▼

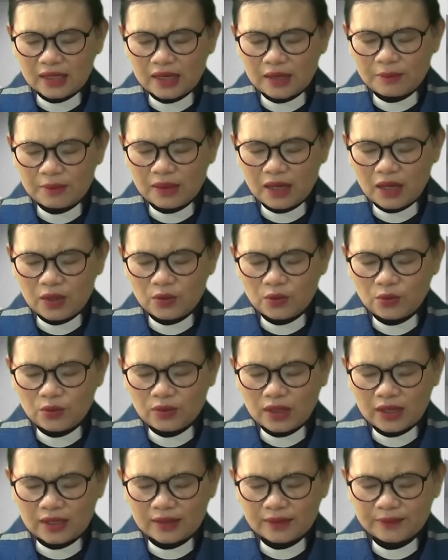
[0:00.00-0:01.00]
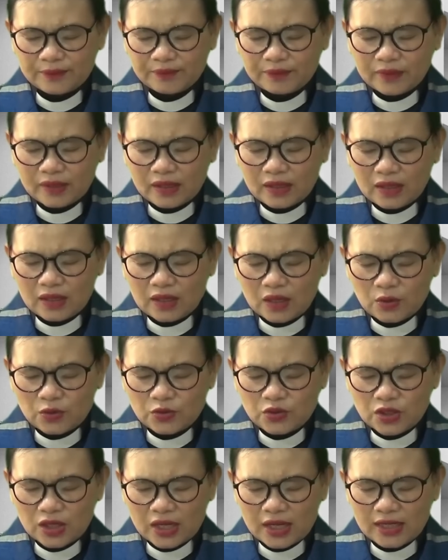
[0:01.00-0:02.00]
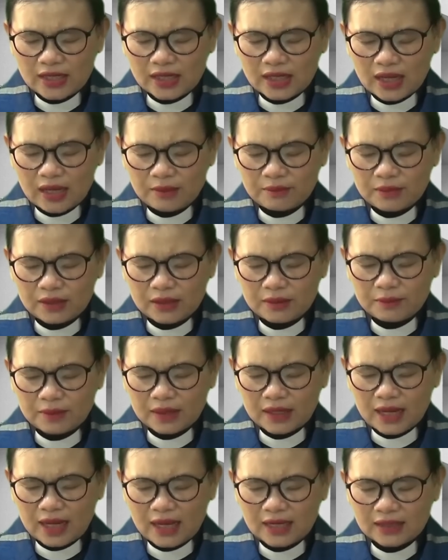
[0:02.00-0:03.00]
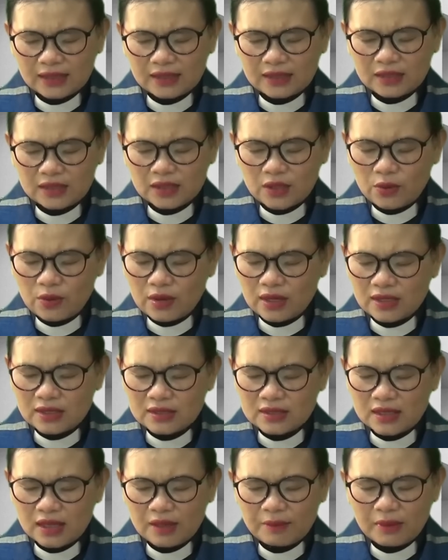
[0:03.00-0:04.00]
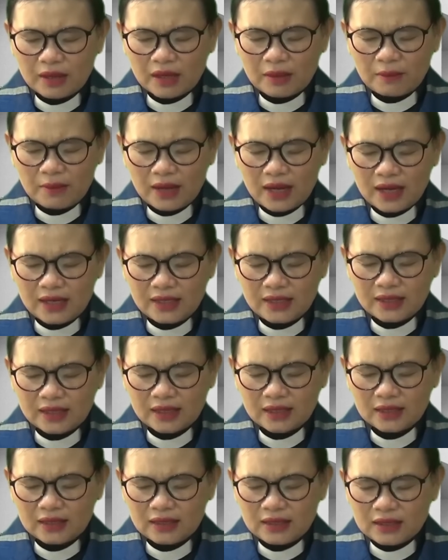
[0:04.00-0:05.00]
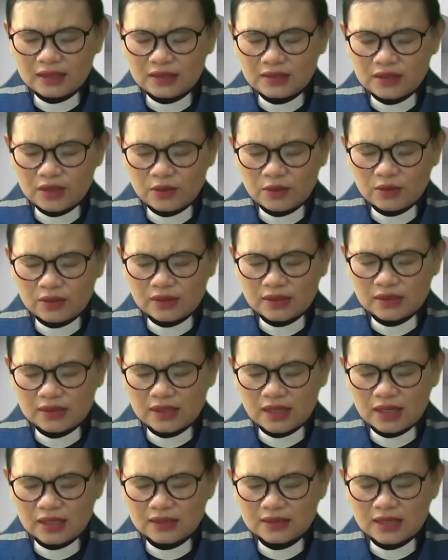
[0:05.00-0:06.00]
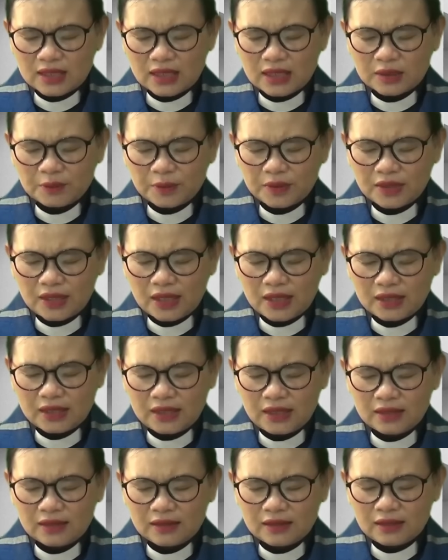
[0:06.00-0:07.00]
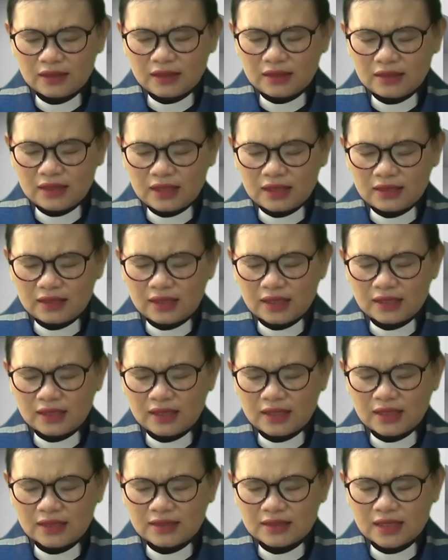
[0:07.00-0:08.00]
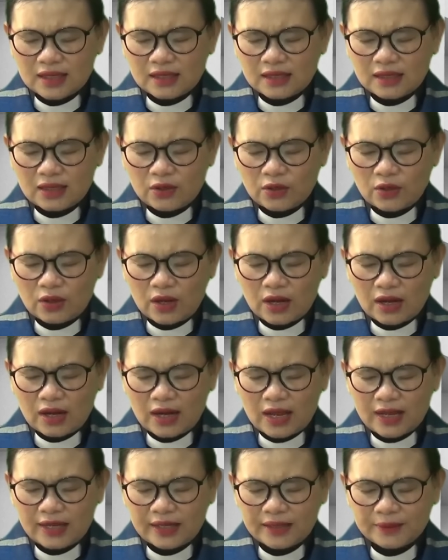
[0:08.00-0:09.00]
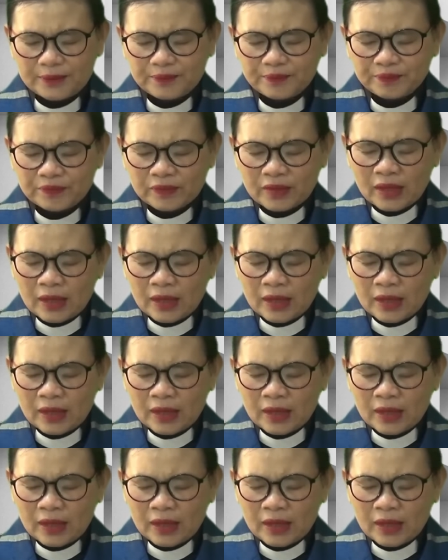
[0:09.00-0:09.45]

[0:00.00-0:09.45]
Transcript: yang akan kami lakukan, Engkau jagai kami, berkati, jauhkan dari segala mara bahaya, jauhkan dari segala sakit penyakit, dan niat-niat jahat dari orang lain.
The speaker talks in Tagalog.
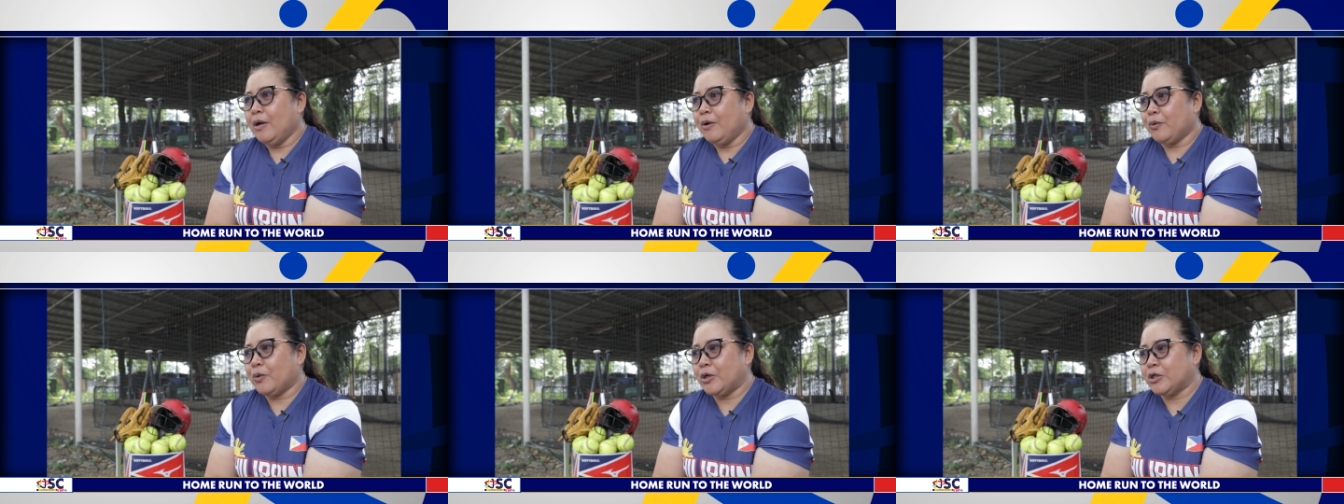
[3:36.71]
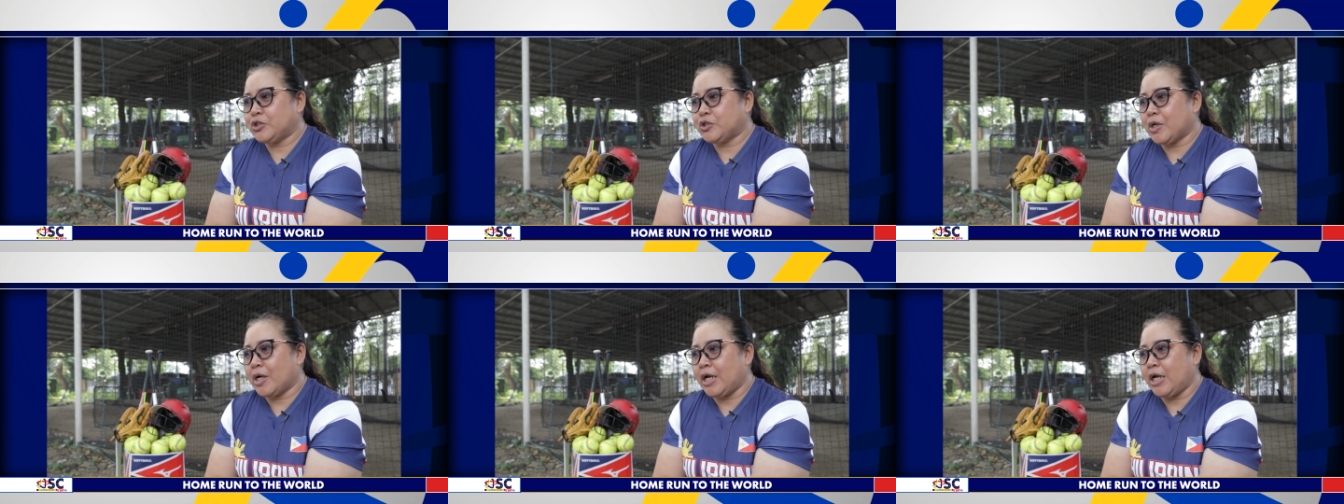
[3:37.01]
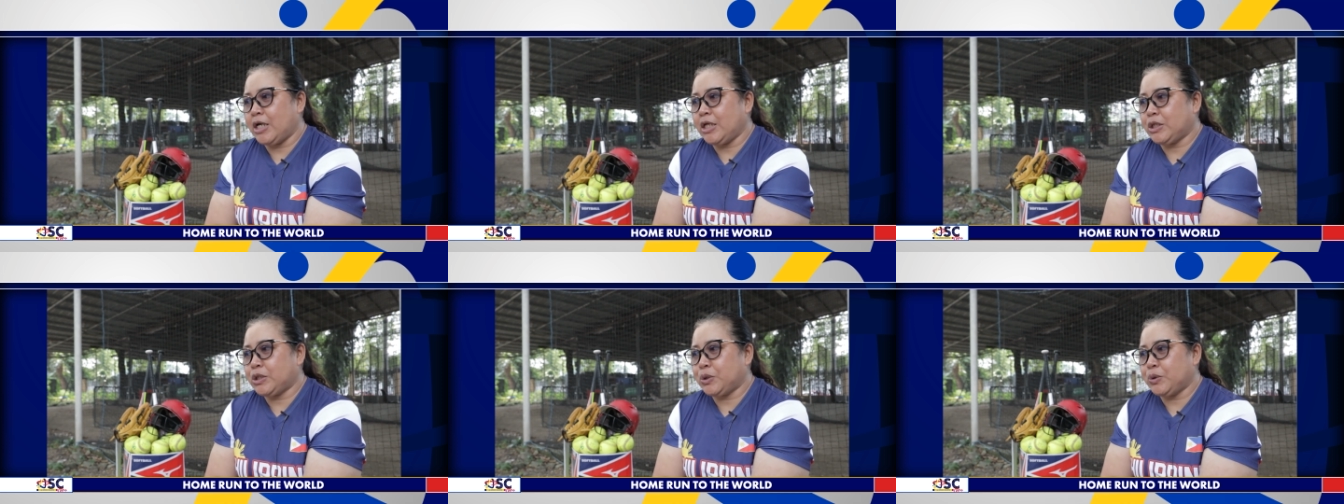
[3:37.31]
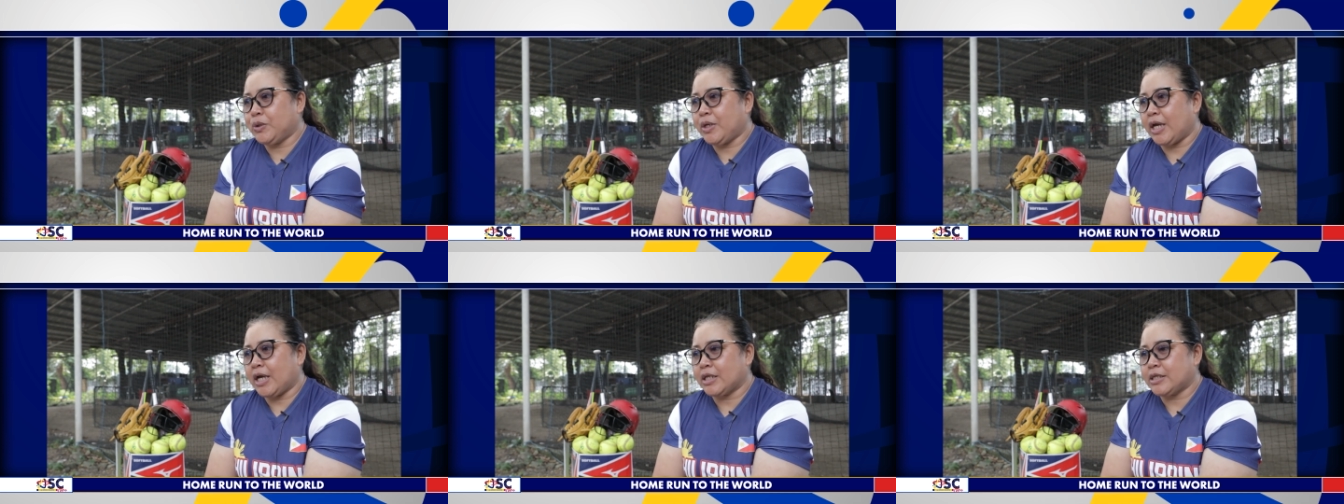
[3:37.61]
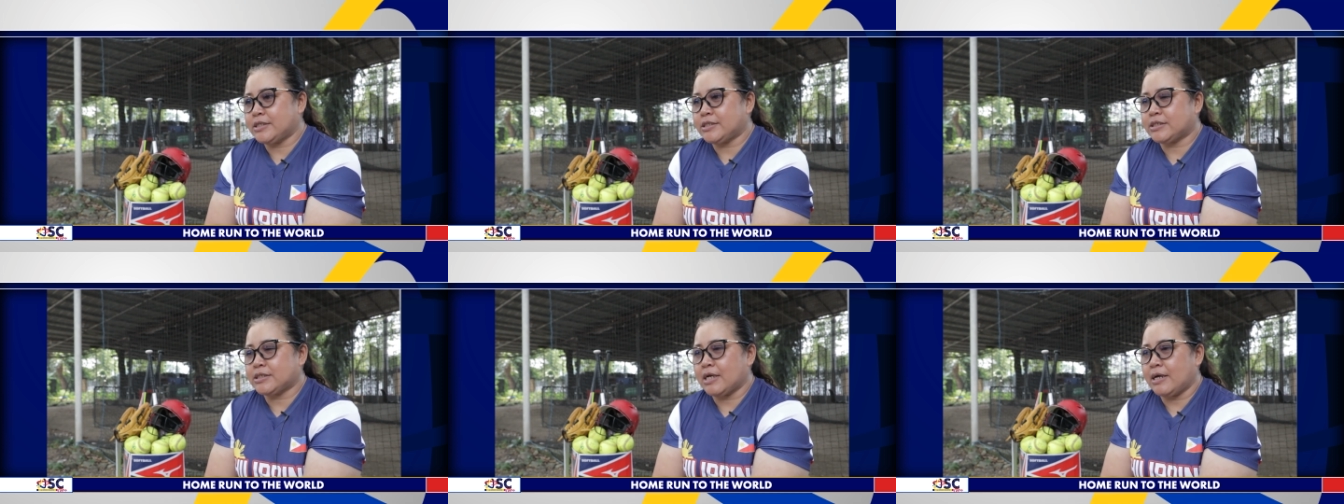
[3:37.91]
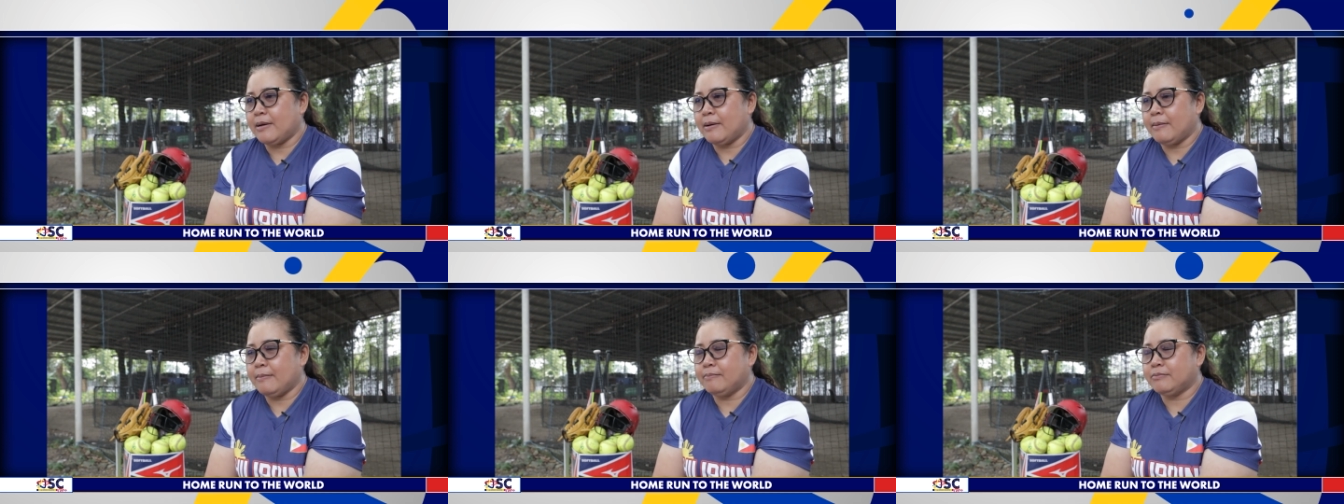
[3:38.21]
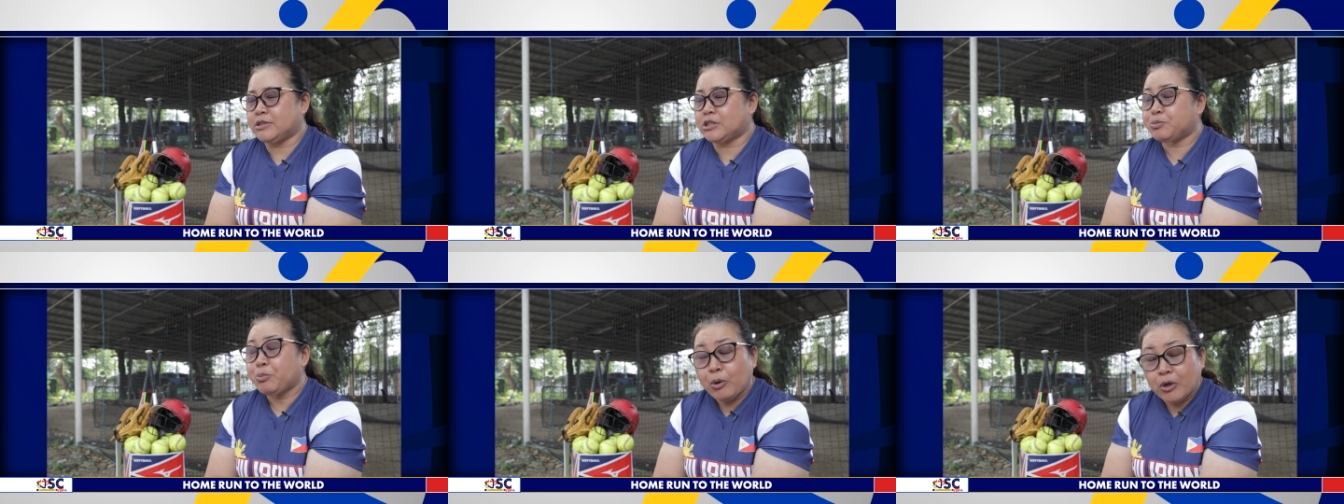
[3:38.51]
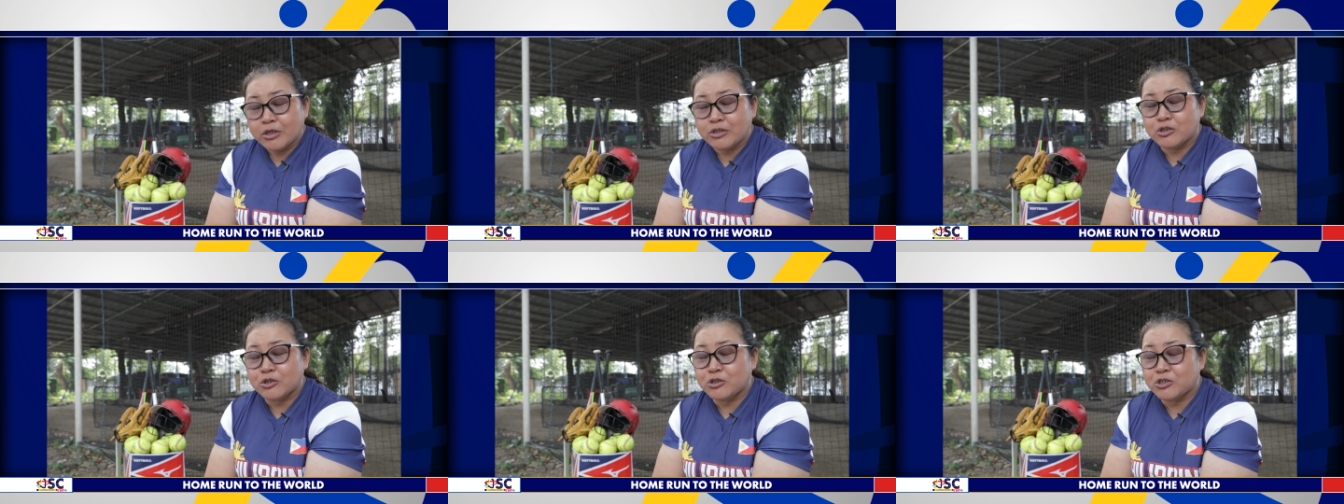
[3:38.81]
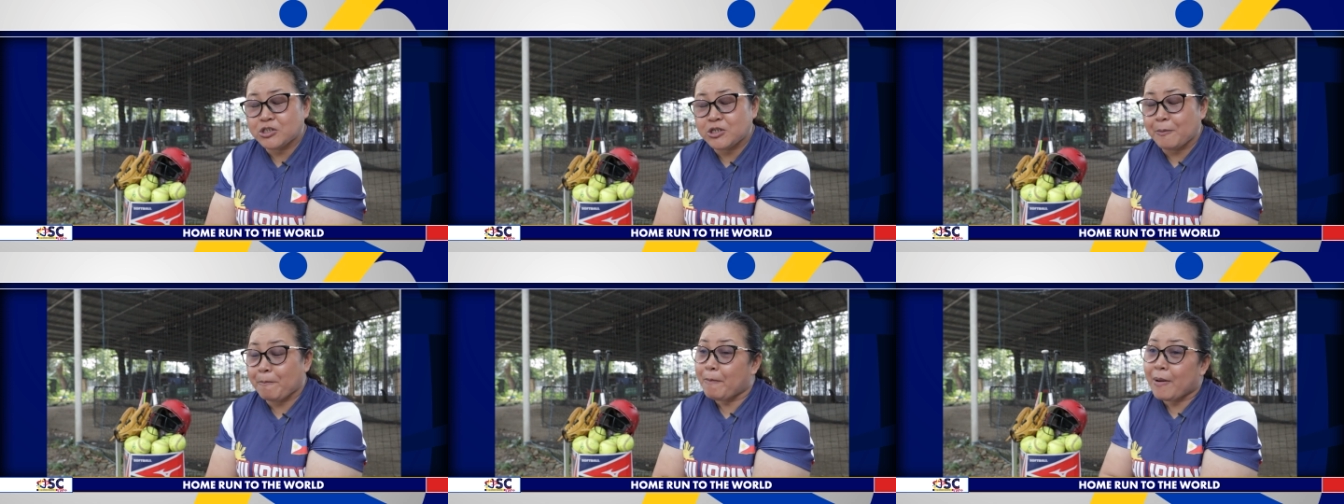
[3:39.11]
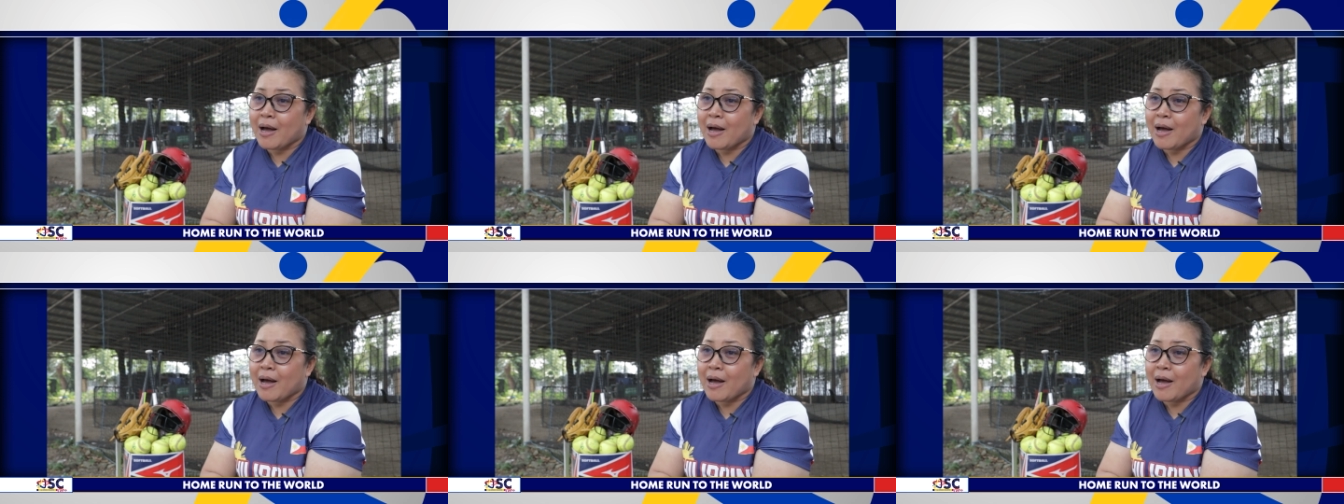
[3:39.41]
We're trying to get some sponsorship.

▲

Work item
Produce a verbatim copy of every entry, excluding pictures.

Reply to the exercise
[0:00.00-0:01.00]
[0:01.00-0:02.00]
[0:02.00-0:03.00]
[0:03.00-0:04.00]
[0:04.00-0:05.00]
[0:05.00-0:06.00]
[0:06.00-0:07.00]
[0:07.00-0:08.00]
[0:08.00-0:09.00]
[0:09.00-0:09.45]

[0:00.00-0:09.45]
Transcript: yang akan kami lakukan, Engkau jagai kami, berkati, jauhkan dari segala mara bahaya, jauhkan dari segala sakit penyakit, dan niat-niat jahat dari orang lain.
The speaker talks in Tagalog.
[3:36.71]
[3:37.01]
[3:37.31]
[3:37.61]
[3:37.91]
[3:38.21]
[3:38.51]
[3:38.81]
[3:39.11]
[3:39.41]
We're trying to get some sponsorship.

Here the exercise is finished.